For the past twenty years this antique has rested on my husband's dresser. The wooden toy, in the shape of a mouse, is held together by elastic strings allowing it's arms and legs to move in any direction. He told me his father played with this toy when he was a boy, which means that it is from the 1930s. I recently learned that this is Ignatz Mouse, a cartoon character from the 20s and 30s.

Krazy Kat and his sidekick Ignatz Mouse were created by George Herriman around the year 1910 after he had an accident, leaving him unable to continue his job as a house painter. Switching careers, he tried his hand at cartooning and became successful with the creation of Krazy Kat, drawing 3,000 cartoon strips over the next thirty years.

The basic plot of Krazy Kat was rather elemental. A simple-minded, innocent Krazy Kat was in love with Ignatz Mouse, trying to show her love to Ignatz in many ways. However, the mouse would have none of it. During most cartoon strips, Ignatz Mouse ended up throwing a brick at the head of Krazy Kat to try to knock some sense into the cat. Krazy took this brick-throwing as a sign of returned love by Ignatz so did not try to escape the thrown brick.

Herriman added another character to come to the rescue of Krazy Kat. Offissa Pup often arrested Ignatz Mouse, leading him off to jail by the end of the strip. In the latter years of the strip, Krazy Kat and Ignatz Mouse became more friendly, even ganging up against Offissa Pupp to keep him off their track.

Krazy Kat cartoon strip was first published in the William Randolph Hearst papers in 1913 and ran continuously until the mid-40s. In the last couple years, the cartoon was published in the Sunday edition in full color.

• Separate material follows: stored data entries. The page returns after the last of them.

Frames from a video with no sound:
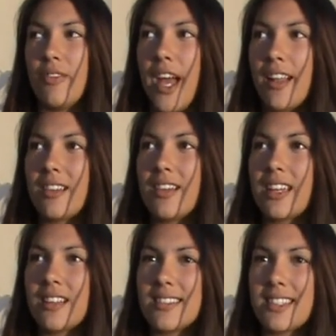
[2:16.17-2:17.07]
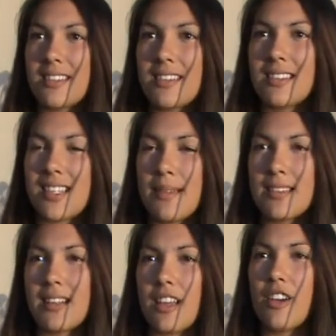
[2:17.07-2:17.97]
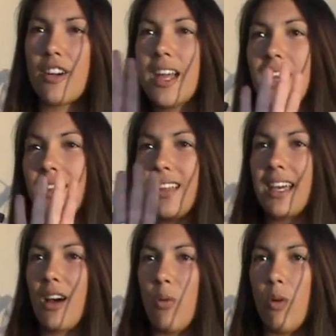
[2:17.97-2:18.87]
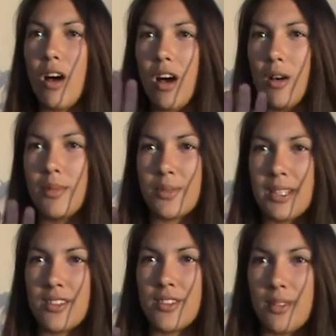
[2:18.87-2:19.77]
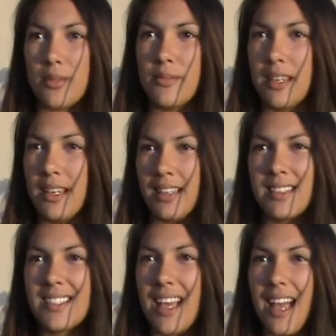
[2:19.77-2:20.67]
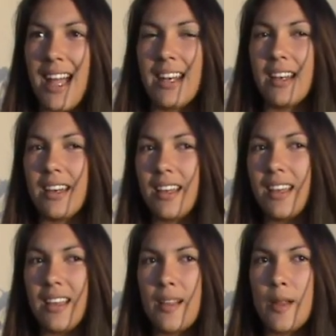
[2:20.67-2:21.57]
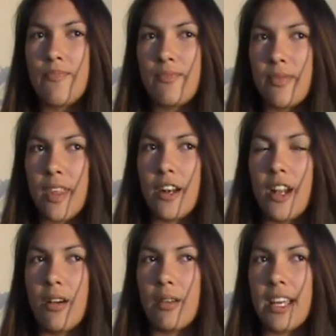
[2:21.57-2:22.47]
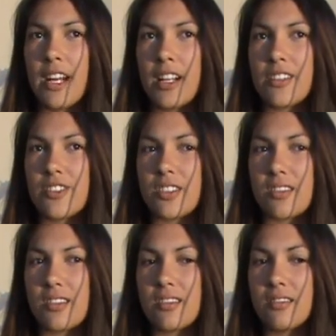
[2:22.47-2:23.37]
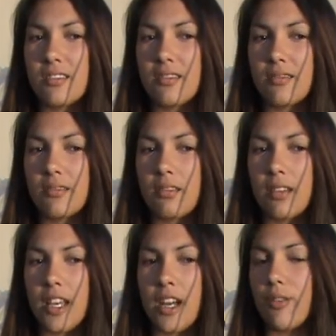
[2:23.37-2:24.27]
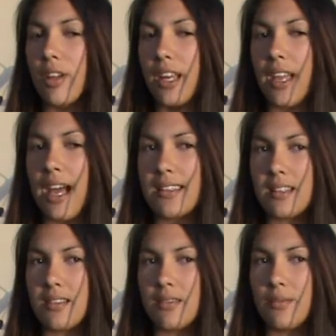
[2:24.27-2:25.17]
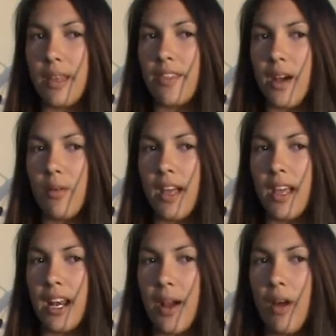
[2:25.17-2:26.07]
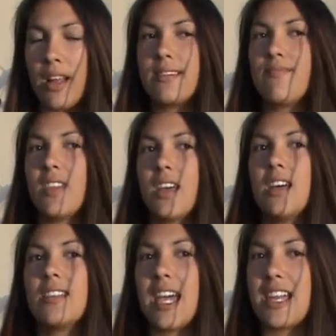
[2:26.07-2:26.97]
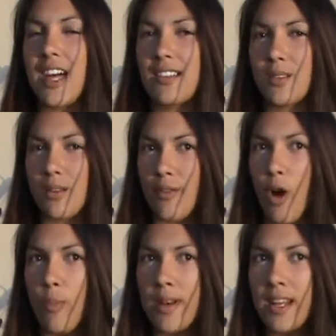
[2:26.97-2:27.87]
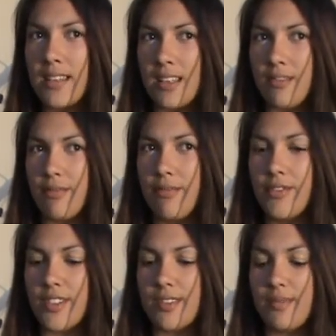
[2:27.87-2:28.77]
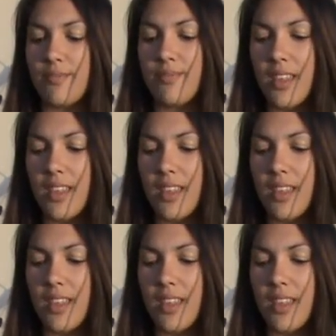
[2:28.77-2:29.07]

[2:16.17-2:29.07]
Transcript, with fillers: that can to some extent can create like a wall between two human beings and i don't know here it's just here it really like hasn't been that way. And I want to take that sort of openness and just,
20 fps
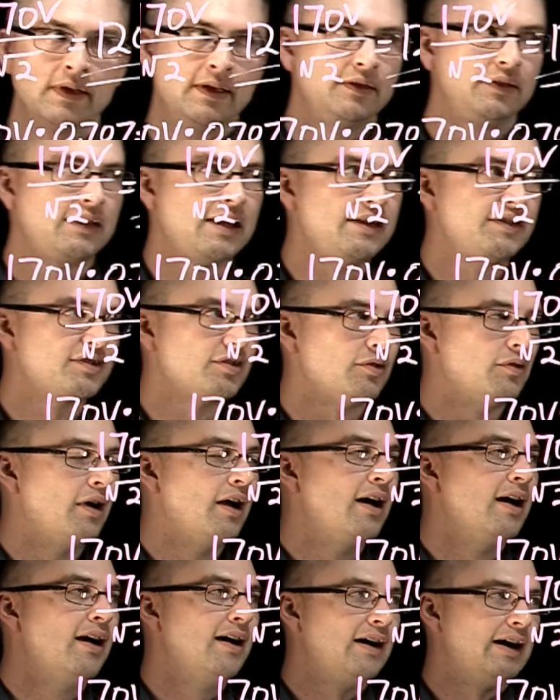Okay, so
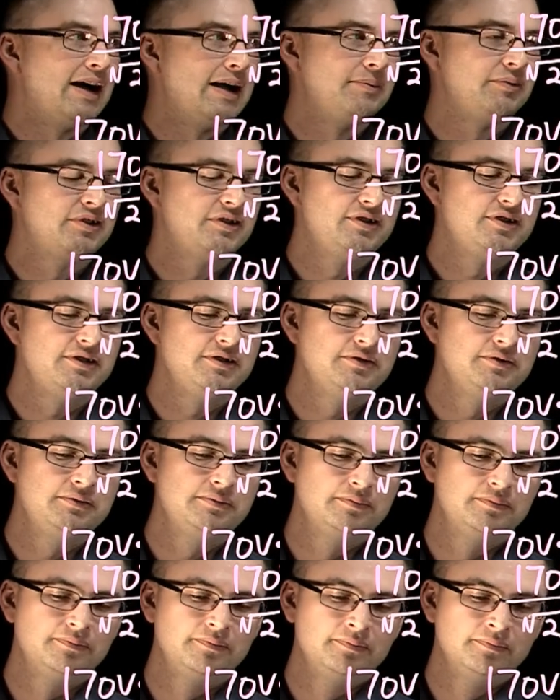I'm going to do
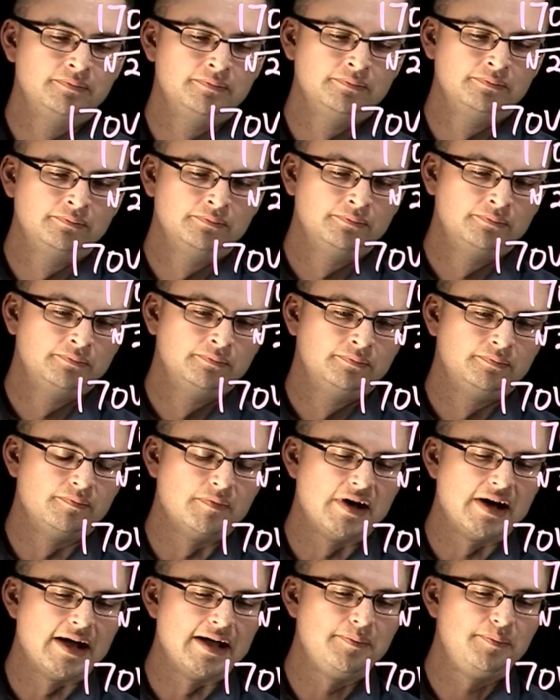
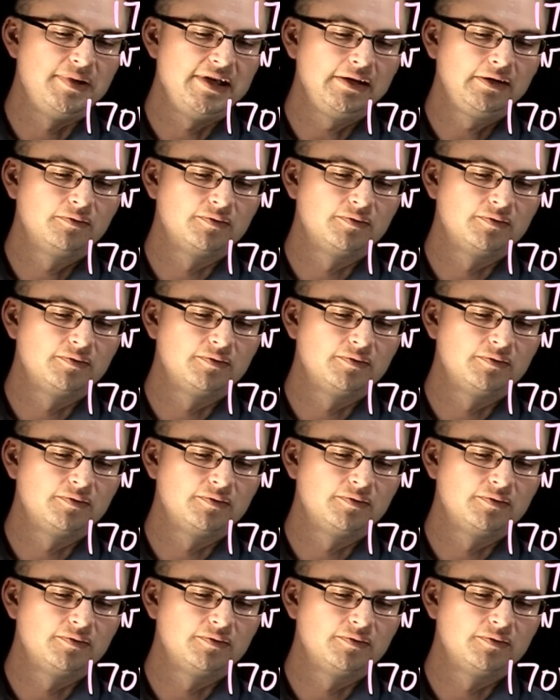my peak,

The comic strip was animated several times in shorts starting in 1916. During the 1930s another animator worked with Krazy Kat cartoons changing them significantly from Herriman's original plot line and mimicking the Mickey Mouse plot that had also started about that time. When Herriman died in 1944, Hearst also stopped the newspaper comic strip to honor the original creator.

I now have more respect for the little toy mouse sitting on my husband's dresser. I'll watch my back when I walk past him just in case he tries to throw a brick at my head.